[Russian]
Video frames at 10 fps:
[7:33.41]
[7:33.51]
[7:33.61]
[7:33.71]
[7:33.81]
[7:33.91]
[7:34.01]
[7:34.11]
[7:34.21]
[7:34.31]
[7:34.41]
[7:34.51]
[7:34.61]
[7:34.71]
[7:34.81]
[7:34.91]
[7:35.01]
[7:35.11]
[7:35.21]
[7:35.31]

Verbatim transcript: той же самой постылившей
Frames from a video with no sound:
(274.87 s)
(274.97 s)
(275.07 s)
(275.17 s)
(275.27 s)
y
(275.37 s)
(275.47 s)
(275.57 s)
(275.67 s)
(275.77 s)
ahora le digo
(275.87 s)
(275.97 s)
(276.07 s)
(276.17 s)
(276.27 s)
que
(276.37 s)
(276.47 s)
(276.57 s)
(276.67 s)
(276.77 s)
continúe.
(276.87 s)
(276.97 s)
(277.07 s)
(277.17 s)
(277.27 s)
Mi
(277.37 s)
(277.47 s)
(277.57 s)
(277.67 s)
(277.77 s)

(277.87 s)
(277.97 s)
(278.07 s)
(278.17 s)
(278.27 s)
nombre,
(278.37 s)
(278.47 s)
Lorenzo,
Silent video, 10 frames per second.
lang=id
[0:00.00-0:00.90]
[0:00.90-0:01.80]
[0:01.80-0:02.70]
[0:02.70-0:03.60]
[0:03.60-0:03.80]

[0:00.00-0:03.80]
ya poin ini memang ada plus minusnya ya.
◆ ◆ ◆ ◆ ◆
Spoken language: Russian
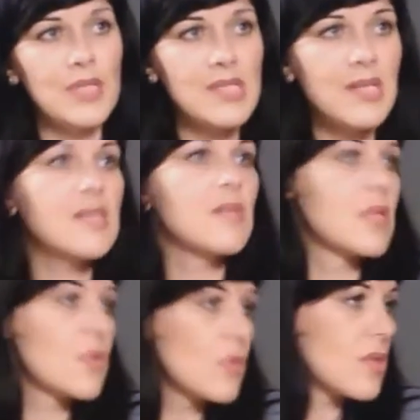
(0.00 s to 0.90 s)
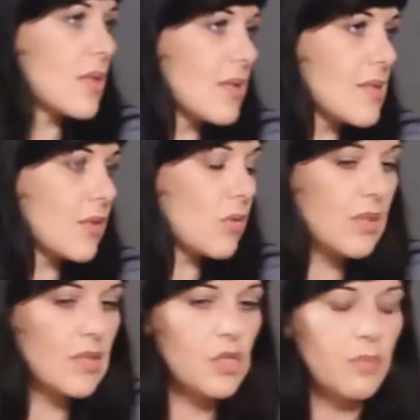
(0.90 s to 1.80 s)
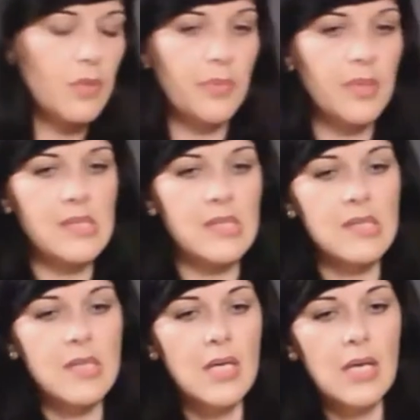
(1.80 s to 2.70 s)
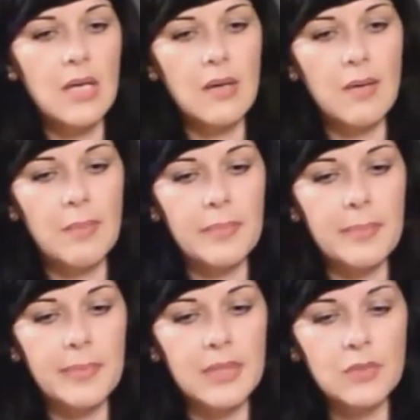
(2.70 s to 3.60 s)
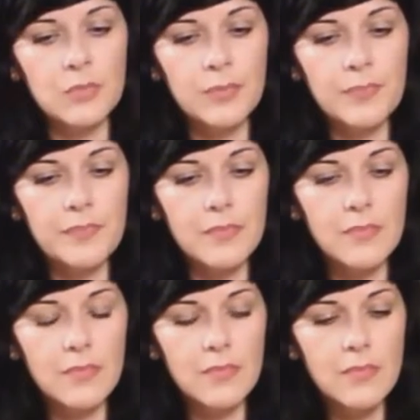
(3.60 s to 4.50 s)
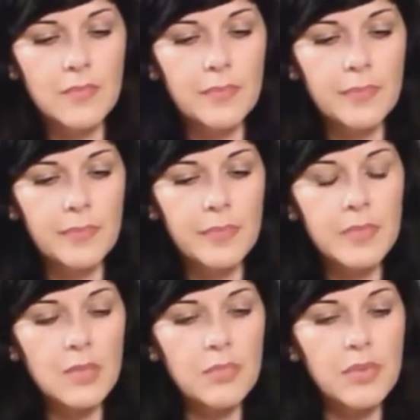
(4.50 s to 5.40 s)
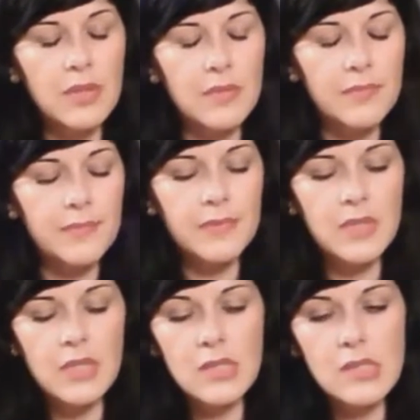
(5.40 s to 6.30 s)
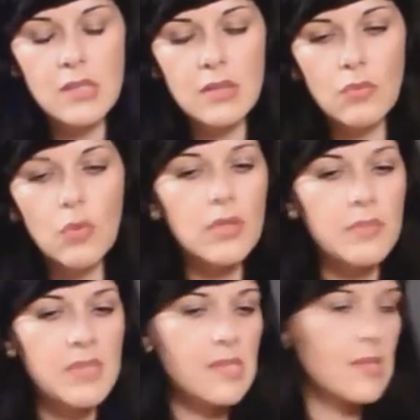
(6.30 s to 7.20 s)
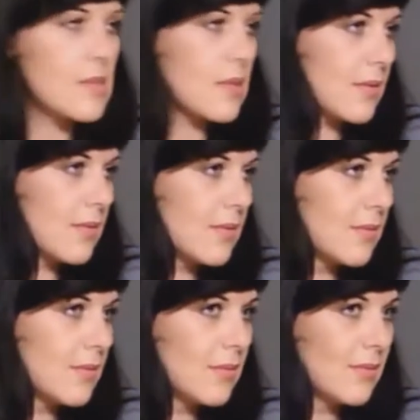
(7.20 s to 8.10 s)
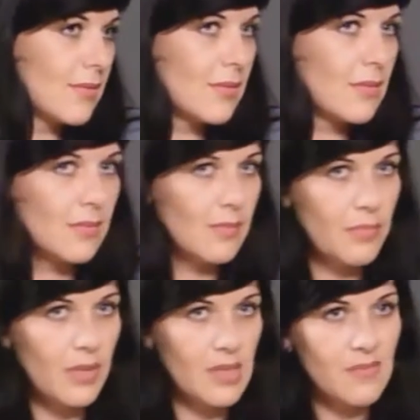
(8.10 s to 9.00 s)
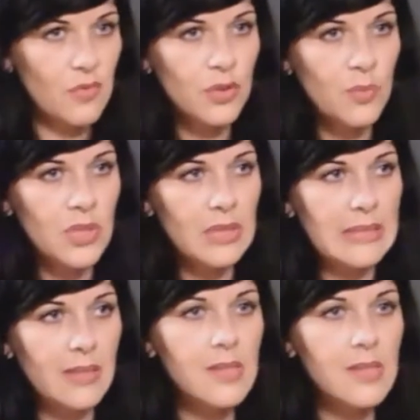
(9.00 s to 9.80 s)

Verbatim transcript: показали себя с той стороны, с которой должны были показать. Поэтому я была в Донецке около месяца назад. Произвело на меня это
◆ ◆ ◆ ◆ ◆
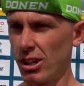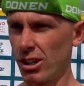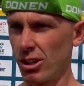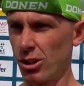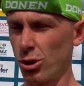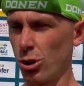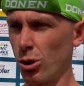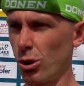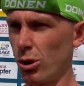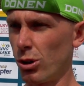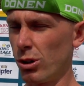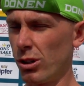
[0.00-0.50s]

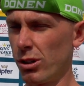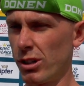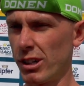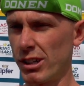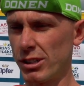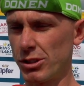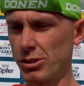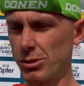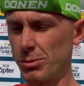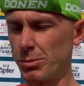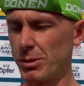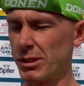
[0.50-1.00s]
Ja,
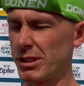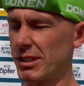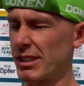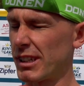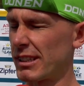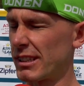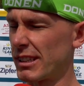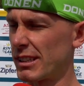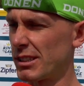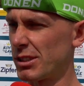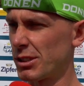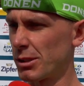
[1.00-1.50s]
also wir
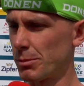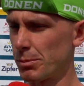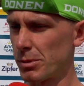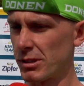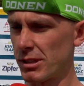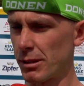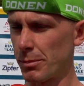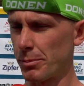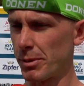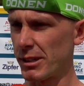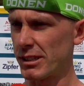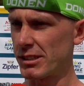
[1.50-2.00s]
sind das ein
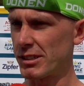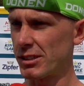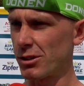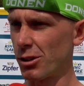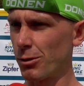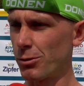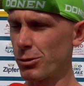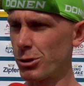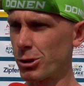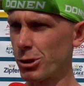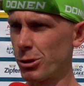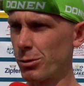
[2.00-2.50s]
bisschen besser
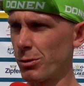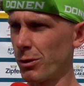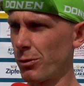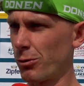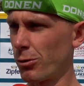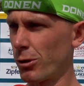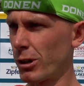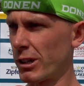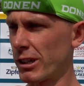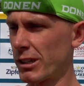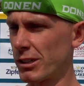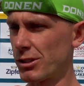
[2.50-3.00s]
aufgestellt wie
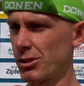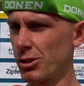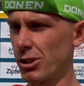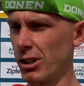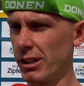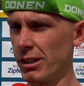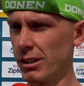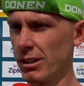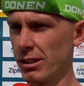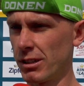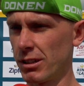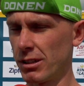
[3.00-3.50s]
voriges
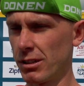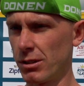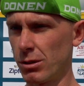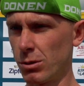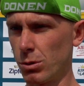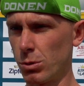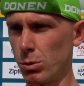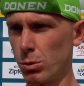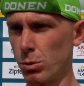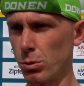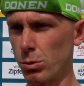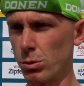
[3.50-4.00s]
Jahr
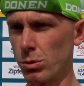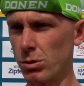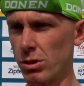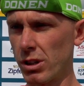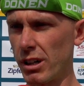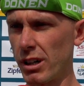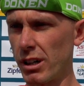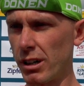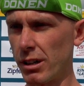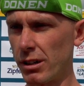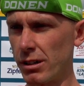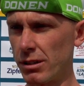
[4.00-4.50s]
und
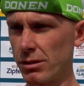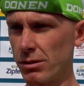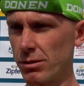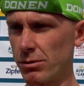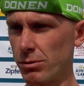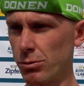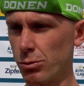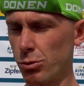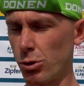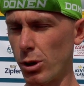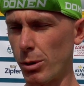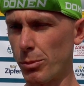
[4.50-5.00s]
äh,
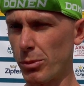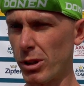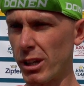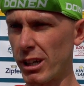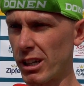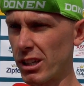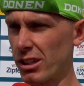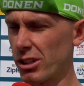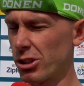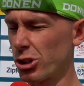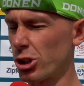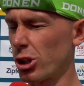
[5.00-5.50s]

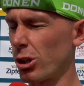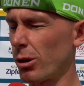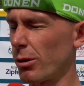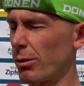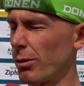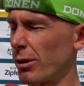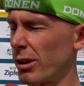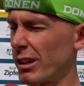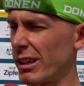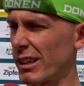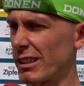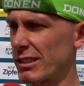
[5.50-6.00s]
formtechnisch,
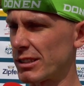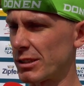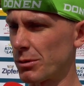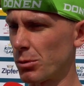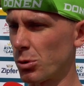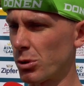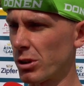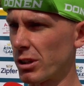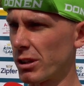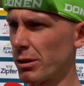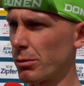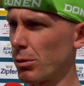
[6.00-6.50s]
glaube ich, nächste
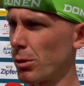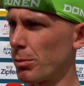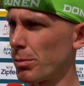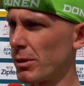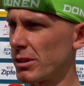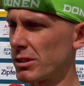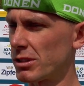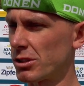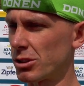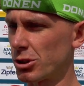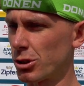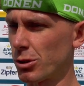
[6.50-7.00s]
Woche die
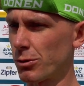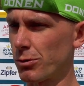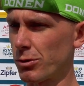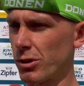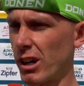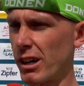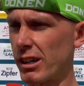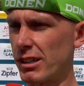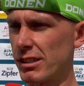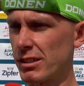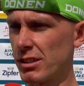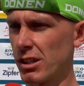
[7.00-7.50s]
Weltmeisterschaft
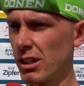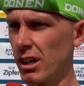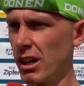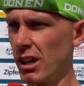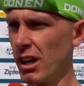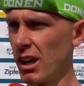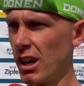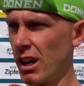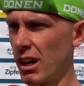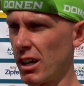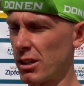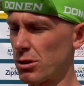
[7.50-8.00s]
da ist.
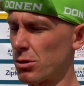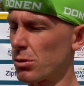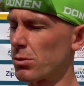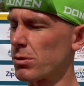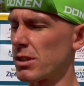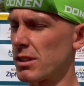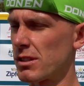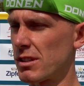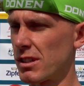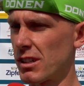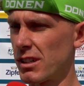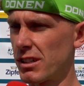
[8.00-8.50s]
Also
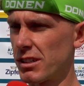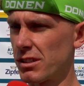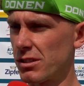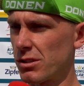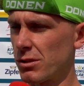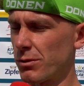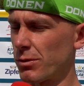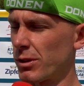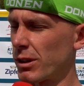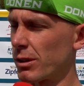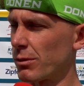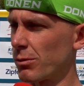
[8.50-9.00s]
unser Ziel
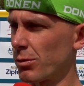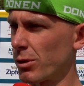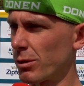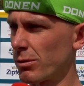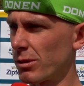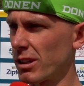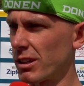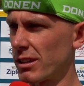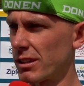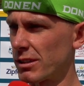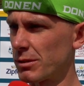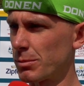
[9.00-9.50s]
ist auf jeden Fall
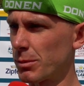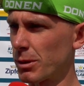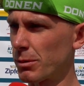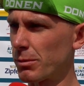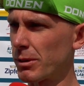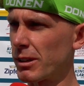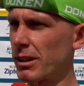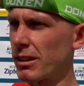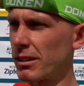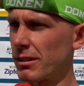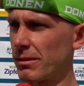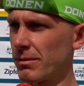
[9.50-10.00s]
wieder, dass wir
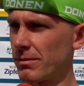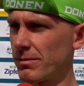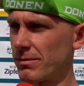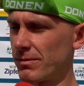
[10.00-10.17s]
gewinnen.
◆ ◆ ◆ ◆ ◆
What is required: Which of the lines above carry the string "transcript"? Pick them out and copy them.

Response area:
Verbatim transcript: той же самой постылившей
Verbatim transcript: показали себя с той стороны, с которой должны были показать. Поэтому я была в Донецке около месяца назад. Произвело на меня это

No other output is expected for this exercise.